La farmacologia, alla quale essi univocamente demandano il potere terapeutico, ha avuto uno sviluppo enorme e questo è innegabile. Tuttavia il progresso delle conoscenze non fa altro che sottolineare i limiti del paradigma riduzionistico utilizzato, che, ricordo, si basa sull’assunzione che la stessa interazione farmaco-recettore abbia le stesse conseguenze terapeutiche per tutti gli individui. Questo si sa che è vero solo nel 60% dei casi, ma che nel 50% produce danni. Il risultato non è eccitante, tanto più che ad esso si associano spesso storielle come le decine di migliaia di morti per il Vioxx o quella più recente della Pfizer multata di 2,3 miliardi di dollari più cinque anni di vigilanza federale per frode e informazioni scientifiche falsificate. O addirittura la candida confessione di un’associazione americana pazienti che ha dichiarato in tribunale di aver ricevuto 700.000 dollari dalla Novartis per la promozione generalizzata del Ritalin.

Commenti su Lancet da parte di Garattini & C. a questo proposito non li ho mai letti. La loro logica li porterebbe piuttosto a sostenere che se la terapia ormonale sostitutiva, che purtroppo qualche minorata in menopausa si rifiuta di fare, si è dimostrata indurre un significativo numero di tumori, il fatto non è importante, dal momento che esistono terapie anticancro di provata efficacia e i cui effetti collaterali possono essere leniti da farmaci appropriati.

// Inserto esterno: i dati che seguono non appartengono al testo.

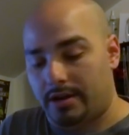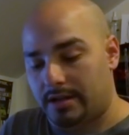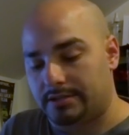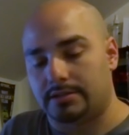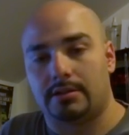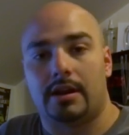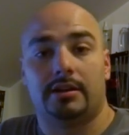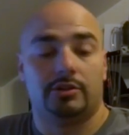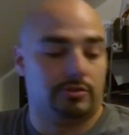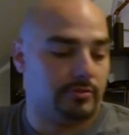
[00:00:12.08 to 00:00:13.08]
guys, I
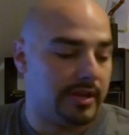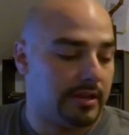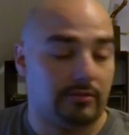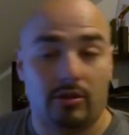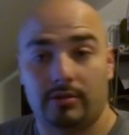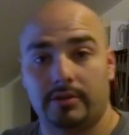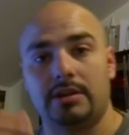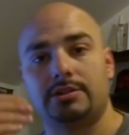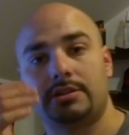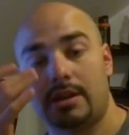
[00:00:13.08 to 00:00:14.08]
didn't do a long
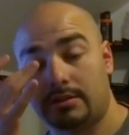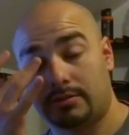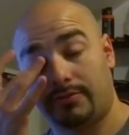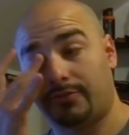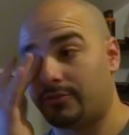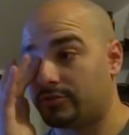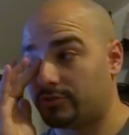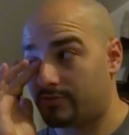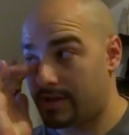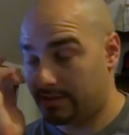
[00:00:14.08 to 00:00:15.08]
range test for
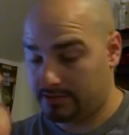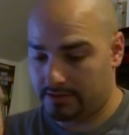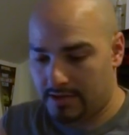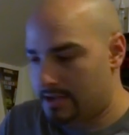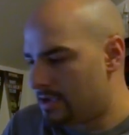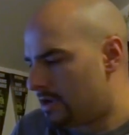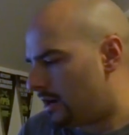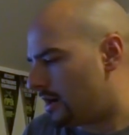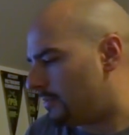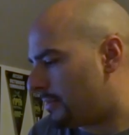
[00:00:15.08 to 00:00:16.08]
first strikes.
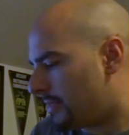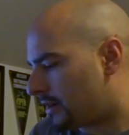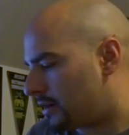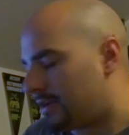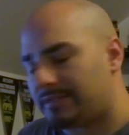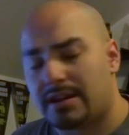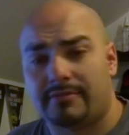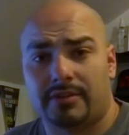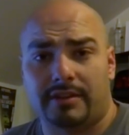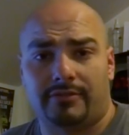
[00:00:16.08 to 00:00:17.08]
I'm not going to have
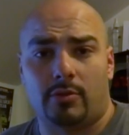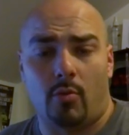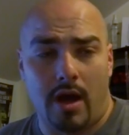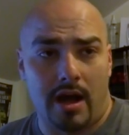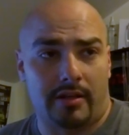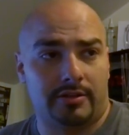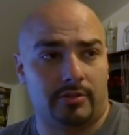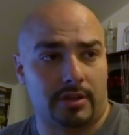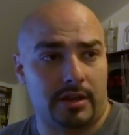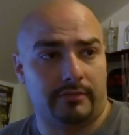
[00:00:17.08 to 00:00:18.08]
time for that for a while. I
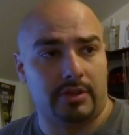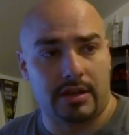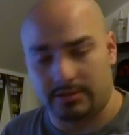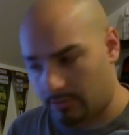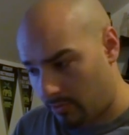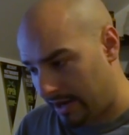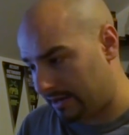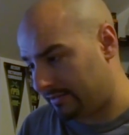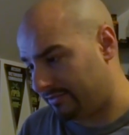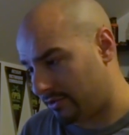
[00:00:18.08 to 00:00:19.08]
know a lot of you guys are
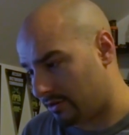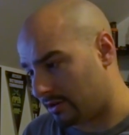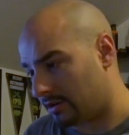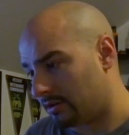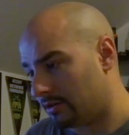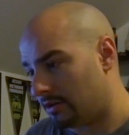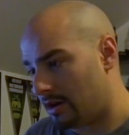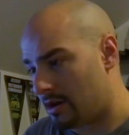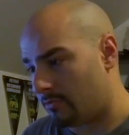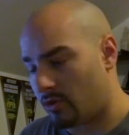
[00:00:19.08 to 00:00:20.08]
waiting for
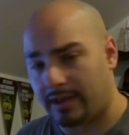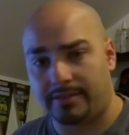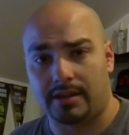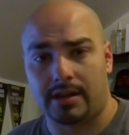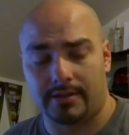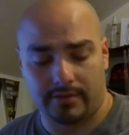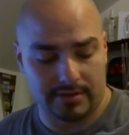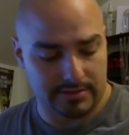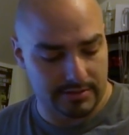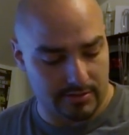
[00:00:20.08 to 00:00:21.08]
what I think on
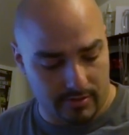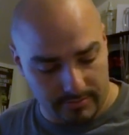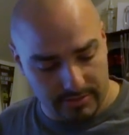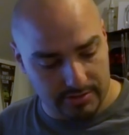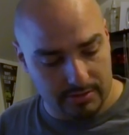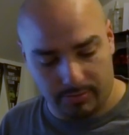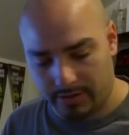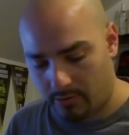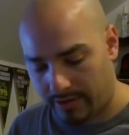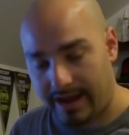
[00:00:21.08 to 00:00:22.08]
this, so I'm just going to
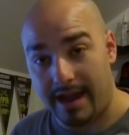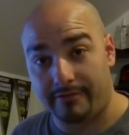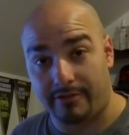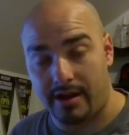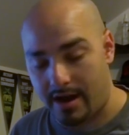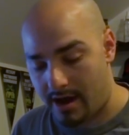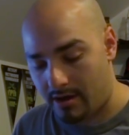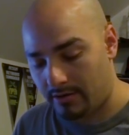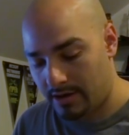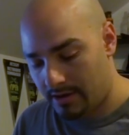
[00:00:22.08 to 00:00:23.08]
put out what I have right
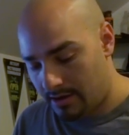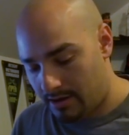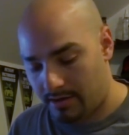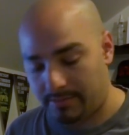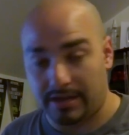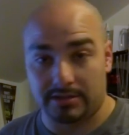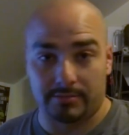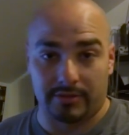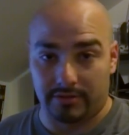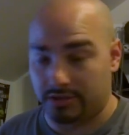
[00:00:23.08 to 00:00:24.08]
now. I got
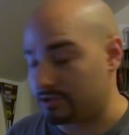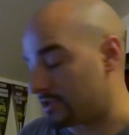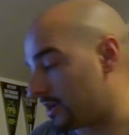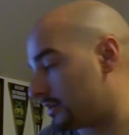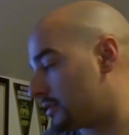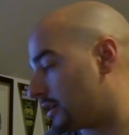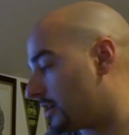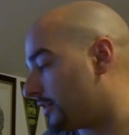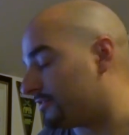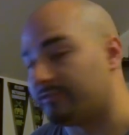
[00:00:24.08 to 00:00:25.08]
some other issues I got to take
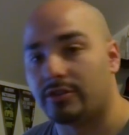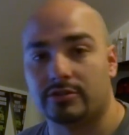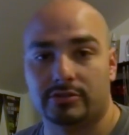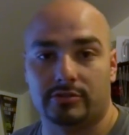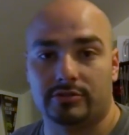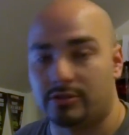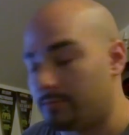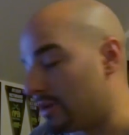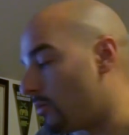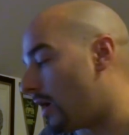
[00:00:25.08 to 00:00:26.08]
care of first, so it's going
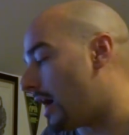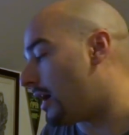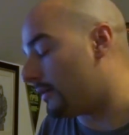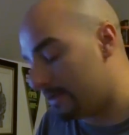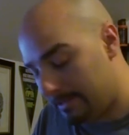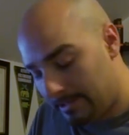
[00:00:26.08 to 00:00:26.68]
to be a while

Ora è vero che la vituperata omeopatia ha avuto uno sviluppo minore anche per colpa di molti illuminati prescrittori, che si sentono unti dal Signore, e di chi tiene loro bordone. Ma è anche vero che la banda dei farmacologi ha rigettato, col concorso degli stessi omeopati, concetti come l’ormesi che stanno alla base della farmacologia delle microdosi e la cui utilizzazione in campo terapeutico sarebbe stata meno perniciosa.

Tuttavia il punto nero dell’etica di Garattini è implicito nella relazione di Jussieu ed è quello di cercare di cancellare il punto chiave della medicina che sta nel rapporto medico-paziente. In questo, gabellandosi per filantropo efficiente, non si perita di dar di ciarlatani solo a una classe di laureati ma di colpevolizzare anche i pazienti, come se un fisico sofferente, che troppo spesso è uscito malandato dalle scientifiche terapie della medicina accademica, avesse il dovere inderogabile di seguire la sua logica.
In questo dimentica un principio fondamentale della medicina: per andare avanti si può usare sia un triciclo che una super-bike, purché a guidarli ci sia sempre Ippocrate e non una eventuale etica glabra e illuminata con in mano un assegno con tanti zeri.